Detail of the region comprising Leu156 of ATP6 in the human structure of ATP synthase (state 1). (A,B) The native ATP6 and c subunits are reported in ribbons colored as in Figure 2. Residues labels are colored as the corresponding subunits. Leu156 is in ball-and-stick, while other residues in the vicinity of Leu156 or proposed to be part of the proton translocation process are in stick. The side chains are colored according to the atom type. The interaction between Arg159 in ATP6 and Glu58 in c₈-ring is shown. The orientation of panel (B) is clockwise rotated by 90° around the vertical axis with respect to the orientation in panel (A). Panels (C,D) reports the model structures of the p.Leu156Arg and p.Leu156Pro variants, respectively (see Appendix A for details).

Figure 4

Detail of the region comprising Leu217 from ATP6 in the human structure of ATP synthase in state 1 (A), state 2 and 3a (B), and 3b (C). The native ATP6 and c subunits are reported in ribbons colored as in Figure 2. Residue labels are colored as the corresponding subunits. Leu217 is shown as ball-and-stick, while other residues in the vicinity of Leu217 or proposed to be part of the proton translocation process are shown as a stick. The side chains are colored according to the atom type. In the left panels, the wild-type protein is reported, while the models of Leu217Arg and Leu217Pro variants are reported in the central and right panels, respectively (see Appendix A for details).

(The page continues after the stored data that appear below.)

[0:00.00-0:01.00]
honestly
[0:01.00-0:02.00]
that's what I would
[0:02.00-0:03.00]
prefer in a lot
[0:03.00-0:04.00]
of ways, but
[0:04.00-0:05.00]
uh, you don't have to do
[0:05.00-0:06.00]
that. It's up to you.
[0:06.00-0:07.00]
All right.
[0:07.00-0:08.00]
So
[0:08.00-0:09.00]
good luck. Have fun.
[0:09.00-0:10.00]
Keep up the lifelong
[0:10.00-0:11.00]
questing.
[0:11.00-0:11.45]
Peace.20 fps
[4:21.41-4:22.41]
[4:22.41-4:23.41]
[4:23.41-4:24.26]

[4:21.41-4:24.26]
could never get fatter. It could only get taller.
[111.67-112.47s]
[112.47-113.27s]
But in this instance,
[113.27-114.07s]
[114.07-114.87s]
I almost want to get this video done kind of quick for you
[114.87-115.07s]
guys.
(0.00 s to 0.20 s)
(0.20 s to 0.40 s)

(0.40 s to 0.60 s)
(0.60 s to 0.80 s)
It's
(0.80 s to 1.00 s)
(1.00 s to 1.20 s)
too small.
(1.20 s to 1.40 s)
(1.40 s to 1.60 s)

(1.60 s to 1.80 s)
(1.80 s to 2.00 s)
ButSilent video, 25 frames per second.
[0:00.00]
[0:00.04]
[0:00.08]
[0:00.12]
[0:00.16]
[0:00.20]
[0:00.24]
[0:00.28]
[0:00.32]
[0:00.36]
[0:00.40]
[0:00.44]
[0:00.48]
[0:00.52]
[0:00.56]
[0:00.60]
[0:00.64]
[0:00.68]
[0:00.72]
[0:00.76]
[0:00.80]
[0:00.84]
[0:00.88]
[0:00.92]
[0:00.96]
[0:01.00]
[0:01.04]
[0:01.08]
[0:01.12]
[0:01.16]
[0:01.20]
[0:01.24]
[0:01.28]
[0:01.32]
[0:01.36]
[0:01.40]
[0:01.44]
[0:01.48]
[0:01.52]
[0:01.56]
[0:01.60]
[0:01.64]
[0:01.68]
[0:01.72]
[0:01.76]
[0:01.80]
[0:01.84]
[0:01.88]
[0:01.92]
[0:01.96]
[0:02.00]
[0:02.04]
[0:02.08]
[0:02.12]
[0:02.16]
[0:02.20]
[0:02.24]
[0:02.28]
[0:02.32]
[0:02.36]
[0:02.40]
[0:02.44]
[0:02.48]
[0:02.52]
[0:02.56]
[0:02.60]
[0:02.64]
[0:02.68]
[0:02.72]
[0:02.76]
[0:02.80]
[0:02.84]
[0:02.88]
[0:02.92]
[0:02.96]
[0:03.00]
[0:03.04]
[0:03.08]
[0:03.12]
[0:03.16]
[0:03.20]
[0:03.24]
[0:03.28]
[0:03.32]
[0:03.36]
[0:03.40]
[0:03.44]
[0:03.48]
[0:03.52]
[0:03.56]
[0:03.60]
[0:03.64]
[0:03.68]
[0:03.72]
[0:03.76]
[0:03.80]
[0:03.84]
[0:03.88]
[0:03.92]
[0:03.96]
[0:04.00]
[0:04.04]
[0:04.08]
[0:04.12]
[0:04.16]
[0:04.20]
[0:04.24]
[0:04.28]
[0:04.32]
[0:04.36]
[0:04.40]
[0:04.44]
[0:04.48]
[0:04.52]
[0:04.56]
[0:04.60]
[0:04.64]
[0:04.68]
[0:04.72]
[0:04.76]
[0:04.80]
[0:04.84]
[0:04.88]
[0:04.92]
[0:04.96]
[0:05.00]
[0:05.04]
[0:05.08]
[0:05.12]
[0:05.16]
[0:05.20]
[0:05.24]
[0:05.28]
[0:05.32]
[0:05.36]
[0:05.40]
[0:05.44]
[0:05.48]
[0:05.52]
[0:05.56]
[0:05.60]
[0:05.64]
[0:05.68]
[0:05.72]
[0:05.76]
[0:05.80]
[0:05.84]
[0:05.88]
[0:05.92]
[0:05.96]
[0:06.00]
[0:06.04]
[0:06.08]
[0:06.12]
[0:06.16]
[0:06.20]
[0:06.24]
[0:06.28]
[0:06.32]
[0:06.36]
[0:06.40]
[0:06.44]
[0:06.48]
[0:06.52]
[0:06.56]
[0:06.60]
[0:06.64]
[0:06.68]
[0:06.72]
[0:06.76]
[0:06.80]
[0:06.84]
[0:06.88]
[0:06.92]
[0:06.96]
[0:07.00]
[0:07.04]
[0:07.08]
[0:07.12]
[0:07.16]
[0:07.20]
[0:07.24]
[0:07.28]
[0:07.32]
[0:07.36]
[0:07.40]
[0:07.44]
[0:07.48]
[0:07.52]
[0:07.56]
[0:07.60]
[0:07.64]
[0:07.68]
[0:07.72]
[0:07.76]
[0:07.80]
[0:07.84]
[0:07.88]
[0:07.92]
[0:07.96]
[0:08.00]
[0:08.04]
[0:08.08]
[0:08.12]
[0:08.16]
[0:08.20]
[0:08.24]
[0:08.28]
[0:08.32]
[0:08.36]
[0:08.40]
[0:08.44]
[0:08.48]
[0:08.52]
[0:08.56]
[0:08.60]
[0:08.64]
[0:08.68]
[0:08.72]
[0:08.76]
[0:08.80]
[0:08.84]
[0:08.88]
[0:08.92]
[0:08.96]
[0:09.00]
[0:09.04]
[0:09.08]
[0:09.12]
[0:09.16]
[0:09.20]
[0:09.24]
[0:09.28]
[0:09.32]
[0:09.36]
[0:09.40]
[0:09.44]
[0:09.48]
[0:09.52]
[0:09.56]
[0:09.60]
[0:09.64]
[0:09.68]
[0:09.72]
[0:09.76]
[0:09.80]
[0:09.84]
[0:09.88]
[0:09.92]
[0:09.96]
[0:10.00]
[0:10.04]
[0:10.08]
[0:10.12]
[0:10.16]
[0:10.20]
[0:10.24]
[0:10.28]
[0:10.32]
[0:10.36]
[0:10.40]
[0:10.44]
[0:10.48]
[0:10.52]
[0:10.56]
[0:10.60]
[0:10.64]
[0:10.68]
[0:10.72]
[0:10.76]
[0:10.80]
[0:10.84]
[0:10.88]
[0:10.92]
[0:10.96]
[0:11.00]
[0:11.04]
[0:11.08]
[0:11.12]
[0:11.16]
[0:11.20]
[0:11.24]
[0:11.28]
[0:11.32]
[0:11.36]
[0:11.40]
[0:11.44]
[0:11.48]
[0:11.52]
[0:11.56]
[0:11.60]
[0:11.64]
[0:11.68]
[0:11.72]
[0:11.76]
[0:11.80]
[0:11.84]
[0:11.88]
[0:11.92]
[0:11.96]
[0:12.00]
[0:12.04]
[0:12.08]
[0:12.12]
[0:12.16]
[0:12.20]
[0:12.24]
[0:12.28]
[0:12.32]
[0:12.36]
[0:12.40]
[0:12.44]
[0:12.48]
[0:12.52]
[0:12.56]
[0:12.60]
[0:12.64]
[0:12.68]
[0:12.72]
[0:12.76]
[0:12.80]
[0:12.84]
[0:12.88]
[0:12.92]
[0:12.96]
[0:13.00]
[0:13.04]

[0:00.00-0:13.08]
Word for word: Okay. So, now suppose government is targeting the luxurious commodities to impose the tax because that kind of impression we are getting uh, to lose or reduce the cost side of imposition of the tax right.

H-bonds are indicated using dashed red lines.

Figure 5

Detail of the region comprising Leu220 from ATP6 in the human structure of ATP synthase in states 1 and 3b (A) and states 2 and 3a (B). The native ATP6 and c subunits are reported in ribbons colored as in Figure 2. Residue labels are colored as the corresponding subunits. Leu220 is shown as ball-and-stick, while other residues in the vicinity of Leu220 or proposed to be part of the proton translocation process are shown as a stick. The side chains are colored according to the atom type. In the left panels, the wild-type protein is reported, while the models of Leu220Pro variants are in the right panels (see Appendix A for details).

Figure 6

Overview of the therapeutic options proposed for the treatment of pathologies associated with MT-ATP6/MT-ATP8 variants. (A) Drugs (blue square) targeting mitochondrial dysfunctions in mutated cells: compounds that limit an abnormally increased process (red square) or that boost a pathological reduced pathway (green square). Black arrows indicate positive regulation, while red arrows indicate negative regulation. Antioxidants or Avanafil have been reported to reduce high ROS production and mitochondrial membrane potential (Δψm), respectively. Supplementation of α-ketoglutarate and aspartate (α-KG/Asp) contributes to increasing ATP levels through reactions of the tricarboxylic acid (TCA) cycle. The limitation of ATP deficit is induced by Epicatechin or by Rapamycin. Epicatechin, by blocking the ATP hydrolytic activity of CV, increases cellular energy availability, whereas Rapamycin, by reducing the enhanced activity of mTORC1, limits the related energy-consuming processes. (B) Allotopic expression is aimed at replacing the mutant protein (ATP6 or ATP8) with the wild-type counterpart, restoring the ATP synthase function. (C) A third approach uses nucleases (black scissors) that selectively cleave the mutant mt-DNA molecules (red chains), inducing their degradation. The consequent replication of the wild-type mitochondrial genome (green chains) to maintain the copy number will increase its percentage and lead to a shift of mt-DNA heteroplasmy.